A little while back, I posted about an experiment: running the Microsoft Agent Framework (MAF) entirely offline on an Amazon Web Services (AWS) EC2 instance, paired with Ollama and a Docling MCP server. The goal was simple - test whether MAF could operate in a fully contained environment with no external API calls. It worked.
That experiment became the foundation for something bigger: an RFP Agent Factory.
Over the past while, I’ve built (with help from Claude) two working proof-of-concept agents - one for RFP response generation and one for RFP response assessment.
Both share a common architecture:
● Offline MAF agents powered by Ollama (Qwen3 8B in my case)
● Flexible ingestion via Docling MCP (PDF/Docx conversion)

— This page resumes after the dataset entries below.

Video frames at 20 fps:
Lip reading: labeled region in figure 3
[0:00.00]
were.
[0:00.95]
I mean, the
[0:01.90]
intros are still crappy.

● Lightweight RAG using ChromaDB
● Automated outputs written directly to Word (.docx) - including reasoning
● No human intervention required - the agents can wake up, process whatever files are in a folder, produce the draft output, and go back to sleep (i.e. cron job wrapper).

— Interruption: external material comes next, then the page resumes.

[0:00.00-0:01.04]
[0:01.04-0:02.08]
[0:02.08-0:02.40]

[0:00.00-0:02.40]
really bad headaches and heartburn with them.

These PoCs aren’t polished (yet), but they work - and more importantly, they can scale.
Why bother with an “RFP Agent factory”?
Because two of the most expensive, time-consuming (and frankly, painful) processes in many organisations are (I’ve been on both sides of these):
● RFP preparation (sales and pursuit teams burn hours aligning capabilities to requirements)
● RFP assessment (procurement teams and downstream evaluators spend days scoring responses)
(Repo link https://github.com/steveh250/MAF-RFP-Factory)
So many opportunities for future development.